Electricity Interconnection with Intermittent Renewables < Job Market Paper > (PDF)
Electricity interconnection has been recognized as a way to mitigate carbon emissions through dispatching more efficient electricity production and accommodating the growing share of renewables. I analyze the impact of electricity interconnection in the presence of intermittent renewables, such as wind and solar power, on renewable capacity and carbon emissions through a two-country model. I find that in the first-best, interconnection decreases investments in renewable capacity and exacerbates carbon emissions if the social cost of carbon (SCC) is low. Conversely, interconnection increases renewable capacity and reduces carbon emissions for a high SCC. Moreover, the intermittency of renewables generates an insurance gain from interconnection, which also implies that some renewable capacity is optimally curtailed in some states of nature when the SCC is high. The curtailment rate and the corresponding carbon emissions increase for more positively correlated intermittency. I calibrate the model using data from the European Union electricity market and simulate the outcome of expanding interconnection between Germany-Poland and France-Spain. In both cases, interconnection increases renewable investments. In the France-Spain case, interconnection may increase carbon emissions. The net benefit of interconnection is positive, with uneven distribution across countries.
Public Safety under Imperfect Taxation (with Nicolas Treich) (PDF)
An important objective of many publicly-financed environmental projects is to reduce mortality. In this paper, we examine theoretically the effect of tax system imperfections on the optimal public investment in mortality risk reduction (or public safety). We compare three tax systems, namely first-best, uniform tax, and income tax. Moreover, we consider several sources of imperfection, namely individuals’ heterogeneity in wealth and in risk exposure, and labor supply distortion. We show that the effect of imperfect taxation critically depends on the source of imperfection as well as on the individual utility and survival probability functions. We conclude that imperfect taxation cannot generically justify less public safety. There is thus no fundamental reason to always adjust downwards the value of statistical life (VSL) because of imperfect taxation, nor to assume a marginal cost of public funds systematically greater than one for the benefit-cost analysis of environmental projects.
Do Correlated Climate Risks Induce Lower Emission?
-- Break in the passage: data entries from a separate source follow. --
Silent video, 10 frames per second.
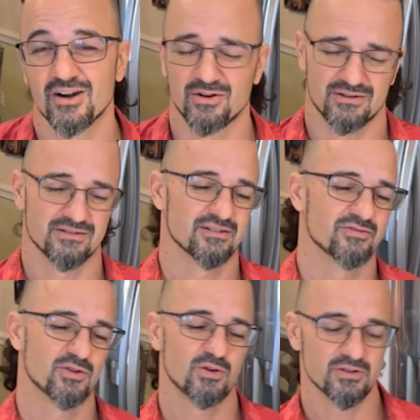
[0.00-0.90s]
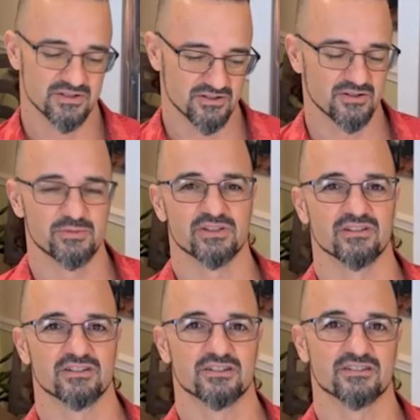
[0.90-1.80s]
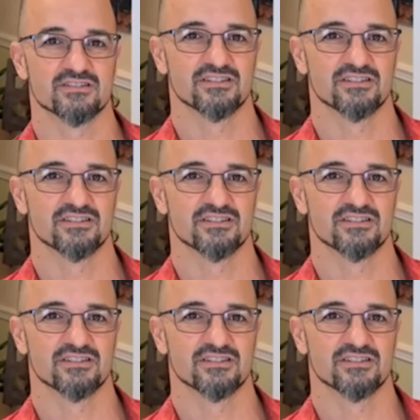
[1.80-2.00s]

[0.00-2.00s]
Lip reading: Oh, of course it's going to be delicious.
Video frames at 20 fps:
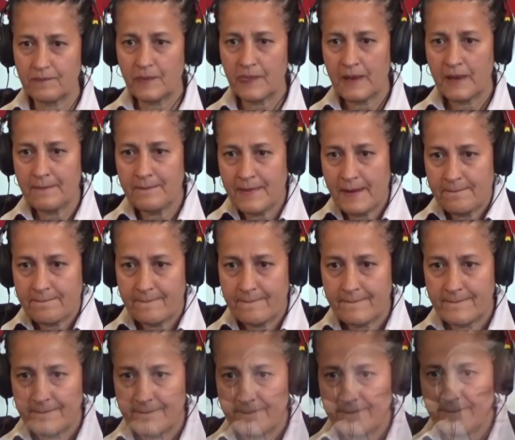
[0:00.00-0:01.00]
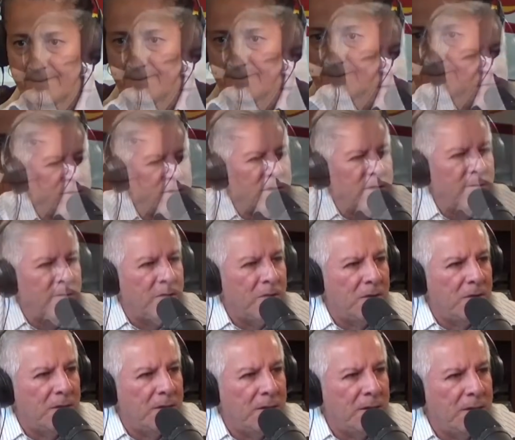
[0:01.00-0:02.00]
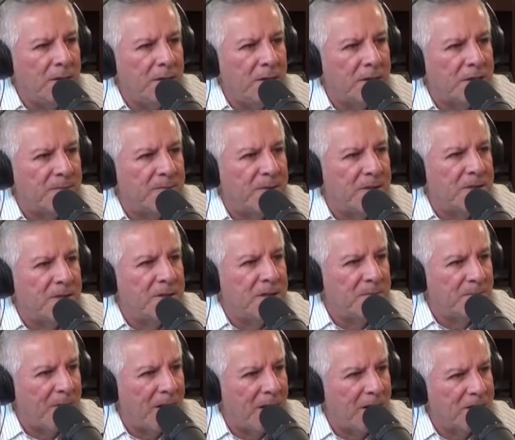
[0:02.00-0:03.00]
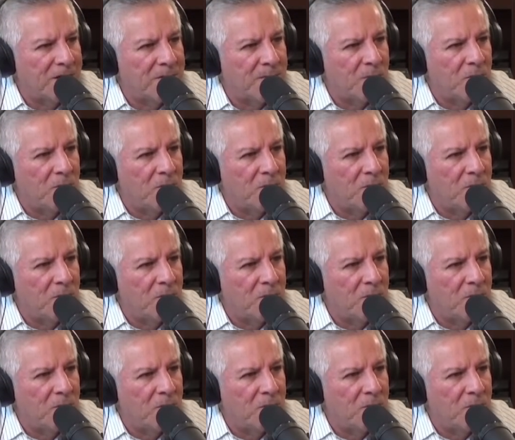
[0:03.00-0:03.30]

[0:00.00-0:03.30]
So you visit every community, as many as possible.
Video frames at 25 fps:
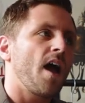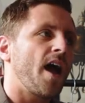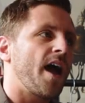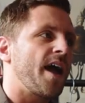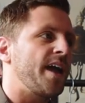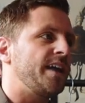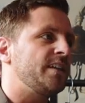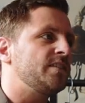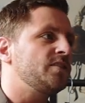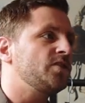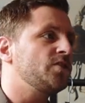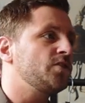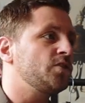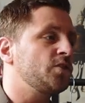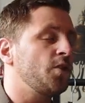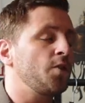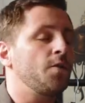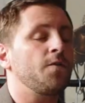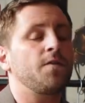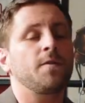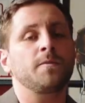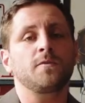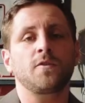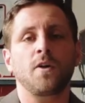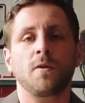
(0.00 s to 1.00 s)
A
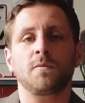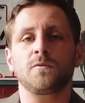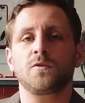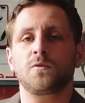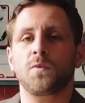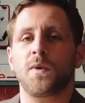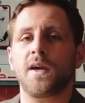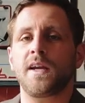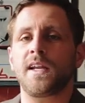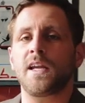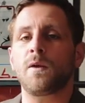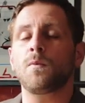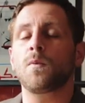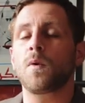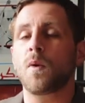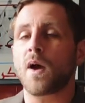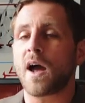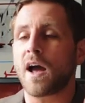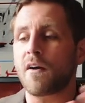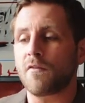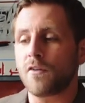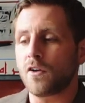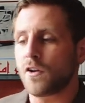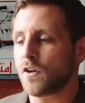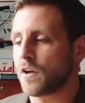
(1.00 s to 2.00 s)
suit from Thom Sweeney. We'll
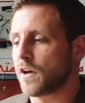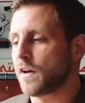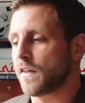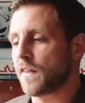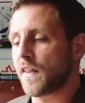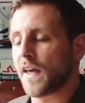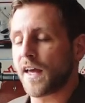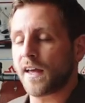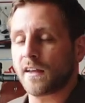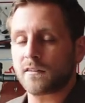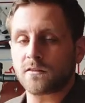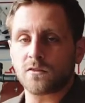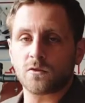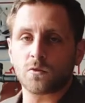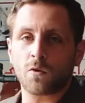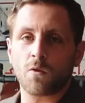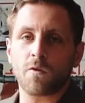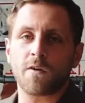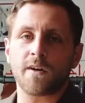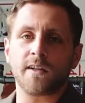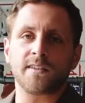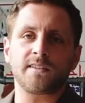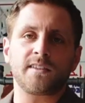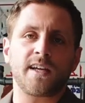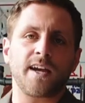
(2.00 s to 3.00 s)
have a look at their
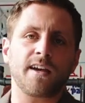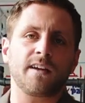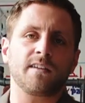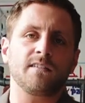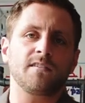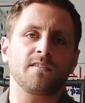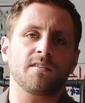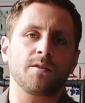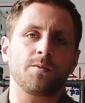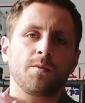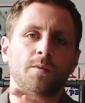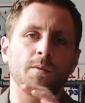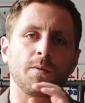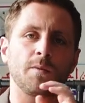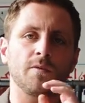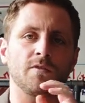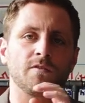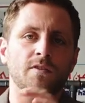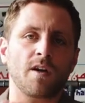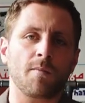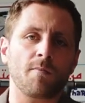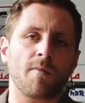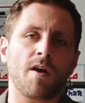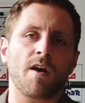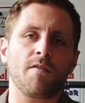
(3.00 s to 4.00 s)
store in a second, so we'll
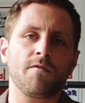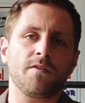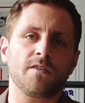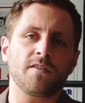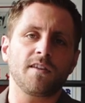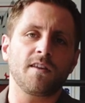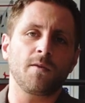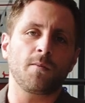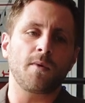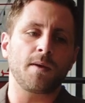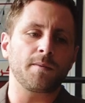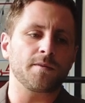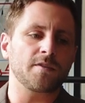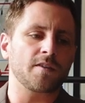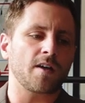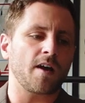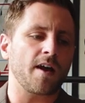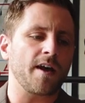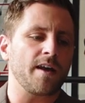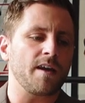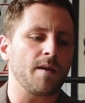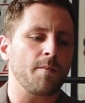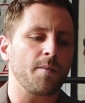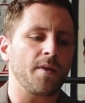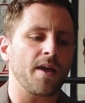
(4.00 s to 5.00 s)
jump over to the
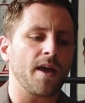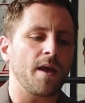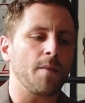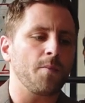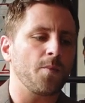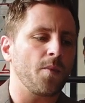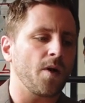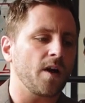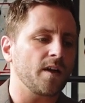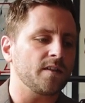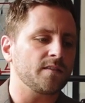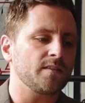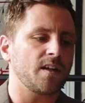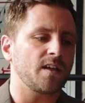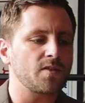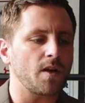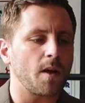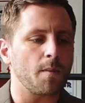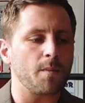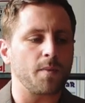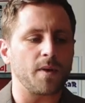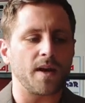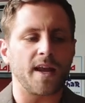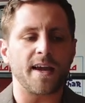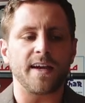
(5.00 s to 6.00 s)
website in a bit, but
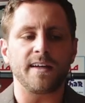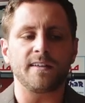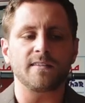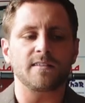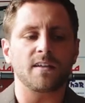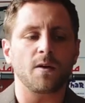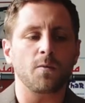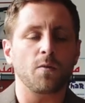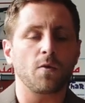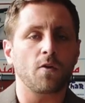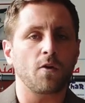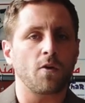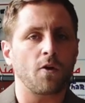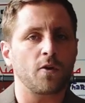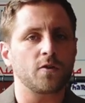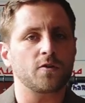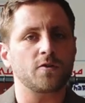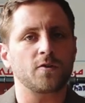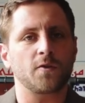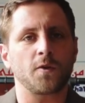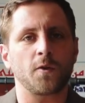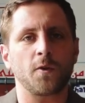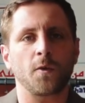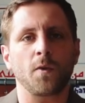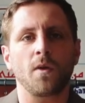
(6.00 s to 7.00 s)
a blazer will
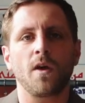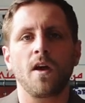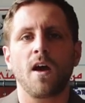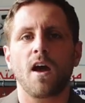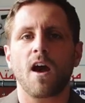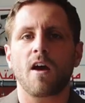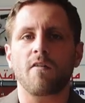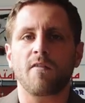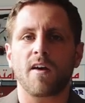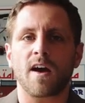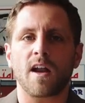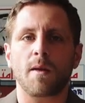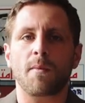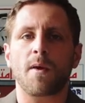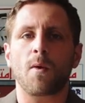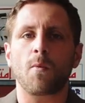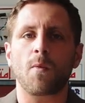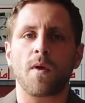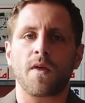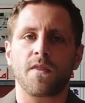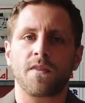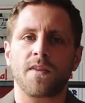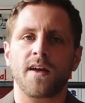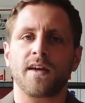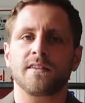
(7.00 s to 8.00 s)
cost you around about
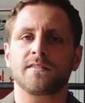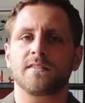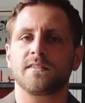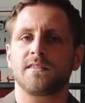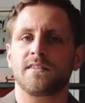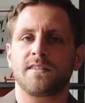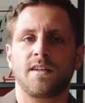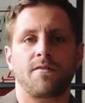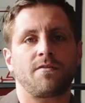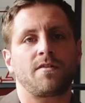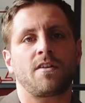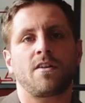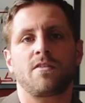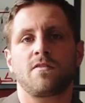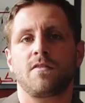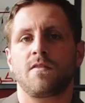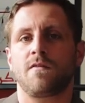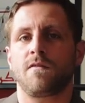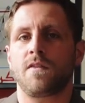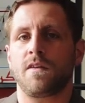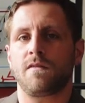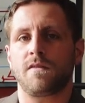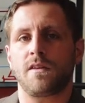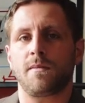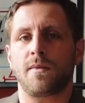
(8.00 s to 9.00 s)

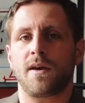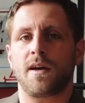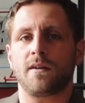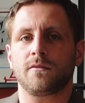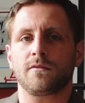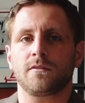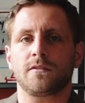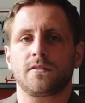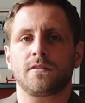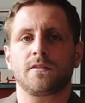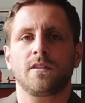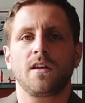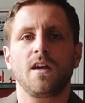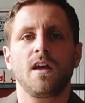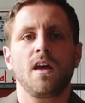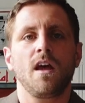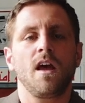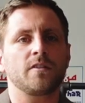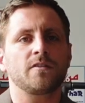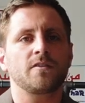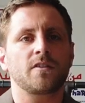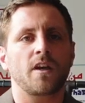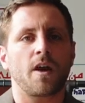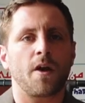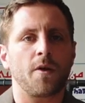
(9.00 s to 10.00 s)
£1,750.
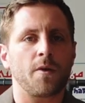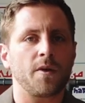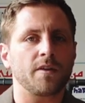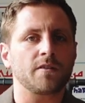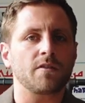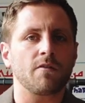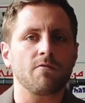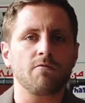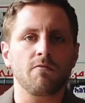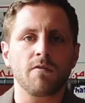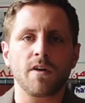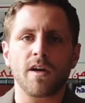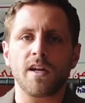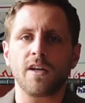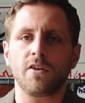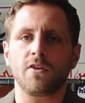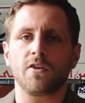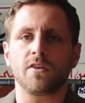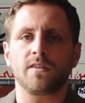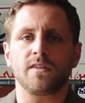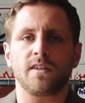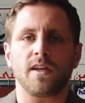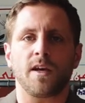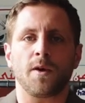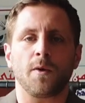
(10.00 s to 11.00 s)
So it's a really
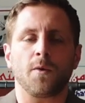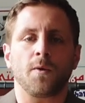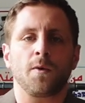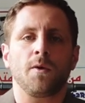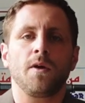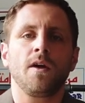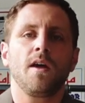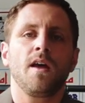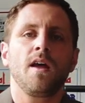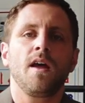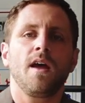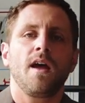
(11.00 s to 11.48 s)
good deal.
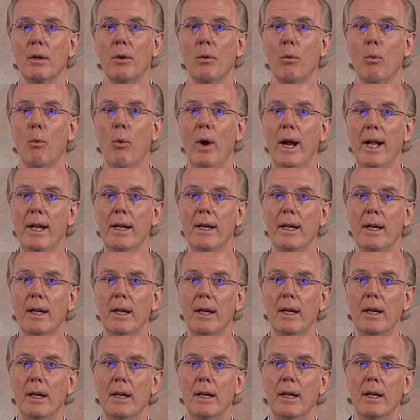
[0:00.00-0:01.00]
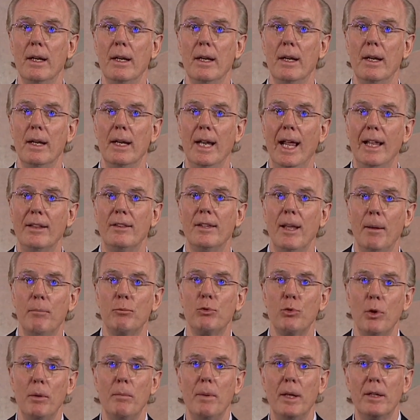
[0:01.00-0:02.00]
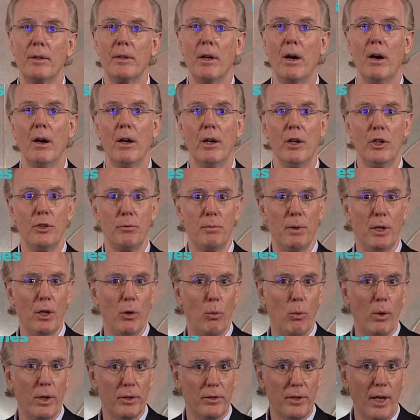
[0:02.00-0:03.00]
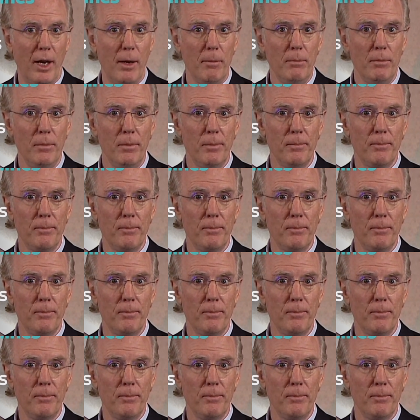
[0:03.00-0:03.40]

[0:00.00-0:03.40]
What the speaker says: when net debt to EBITDA is below 1 time,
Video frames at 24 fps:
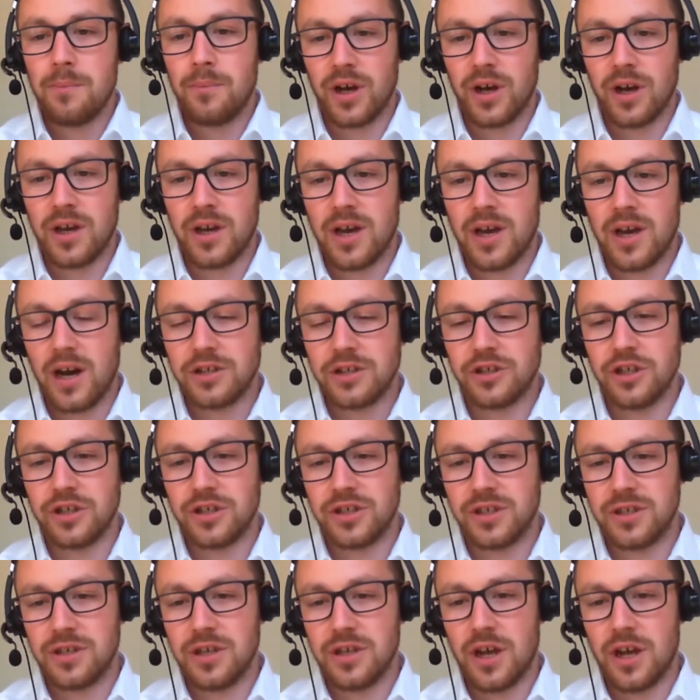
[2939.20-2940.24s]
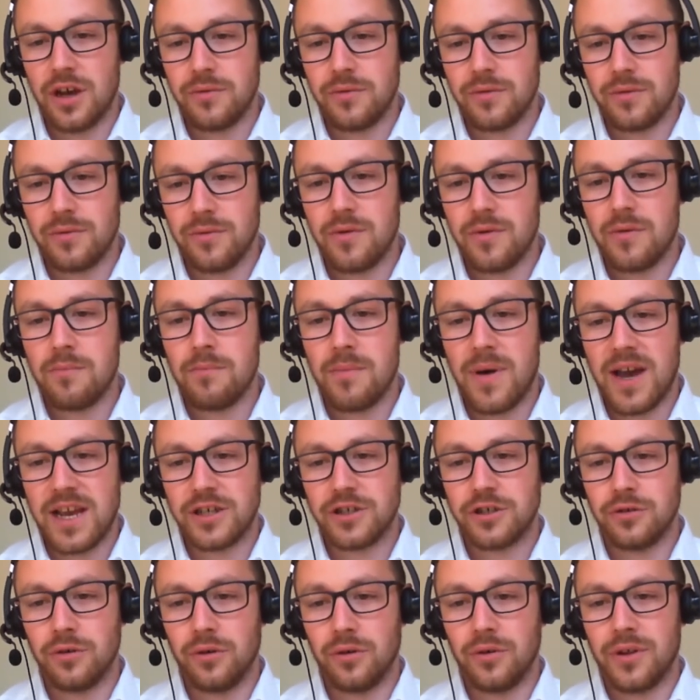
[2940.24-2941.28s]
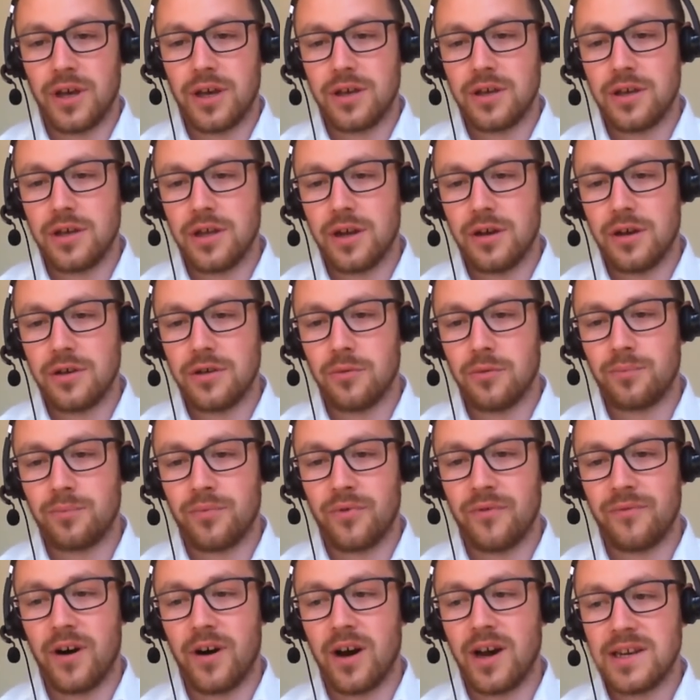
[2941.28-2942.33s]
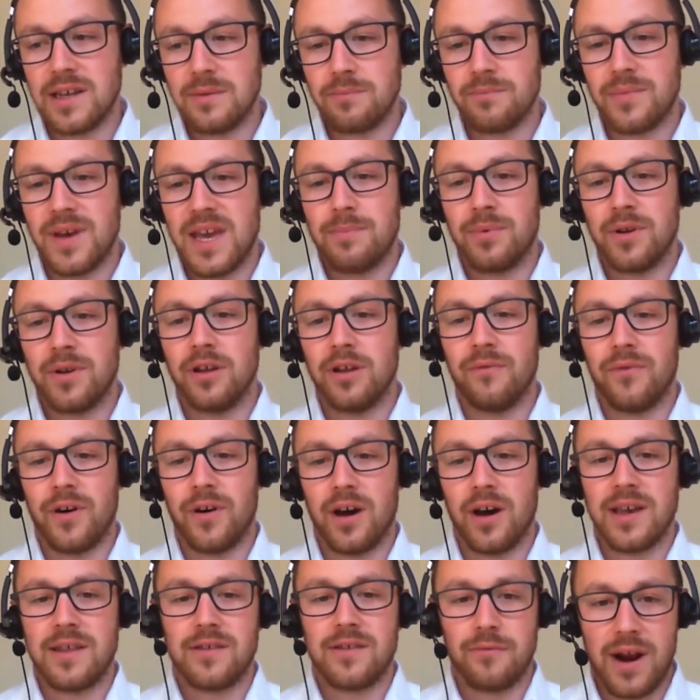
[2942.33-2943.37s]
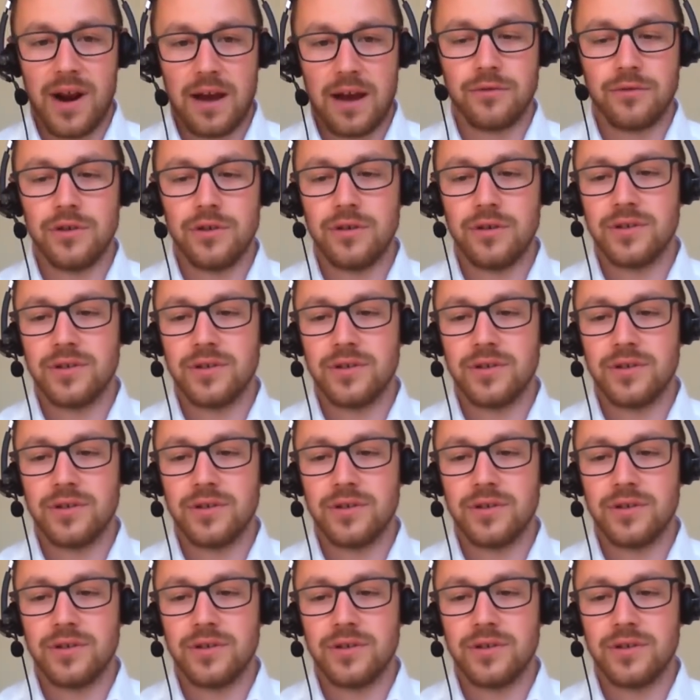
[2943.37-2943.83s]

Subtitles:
But I just make sure that you're providing people advice around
In the context of climate change, the literature generally considers risks as independent or fully synchronized. This paper examines the role of correlated risks in determining the social optimal emission level. Correlated risks are defined as risks that are not independently distributed, but drawn from a joint distribution with other risks. This paper concludes that risks with higher correlation would result in a decrease in welfare and a reduction in optimal emission level when social preference is correlation-averse. When countries face heterogeneous risks, the optimal emission reduction would be proportional to the level of expected risk. In the face of correlated climate risks, cooperation among countries could achieve a higher social welfare level than a non-cooperative game. The modeling framework also applies to other pollution contexts.